With the images set aside, retype every record below character for character.

• DATA EXCERPTS:
● ● ● ●

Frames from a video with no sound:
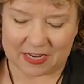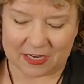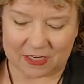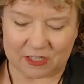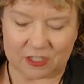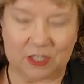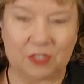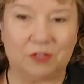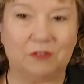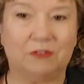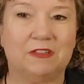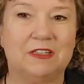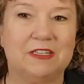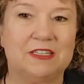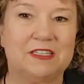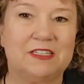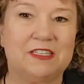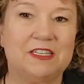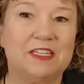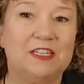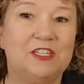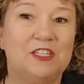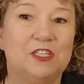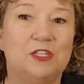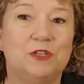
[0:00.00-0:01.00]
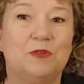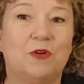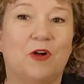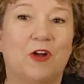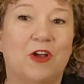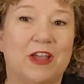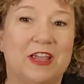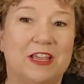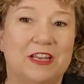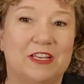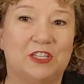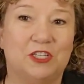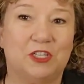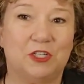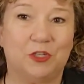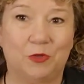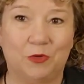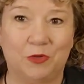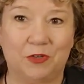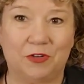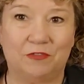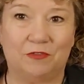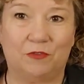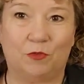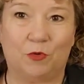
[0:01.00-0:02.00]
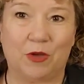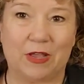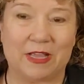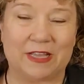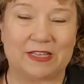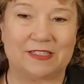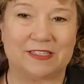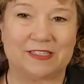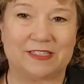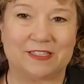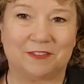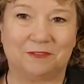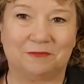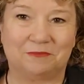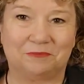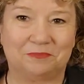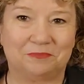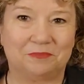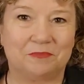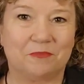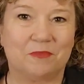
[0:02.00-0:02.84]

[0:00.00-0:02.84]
into listening to our intuitive voice.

● ● ● ●

• RESULT FOR THIS EXERCISE:
Frames from a video with no sound:
[0:00.00-0:01.00]
[0:01.00-0:02.00]
[0:02.00-0:02.84]

[0:00.00-0:02.84]
into listening to our intuitive voice.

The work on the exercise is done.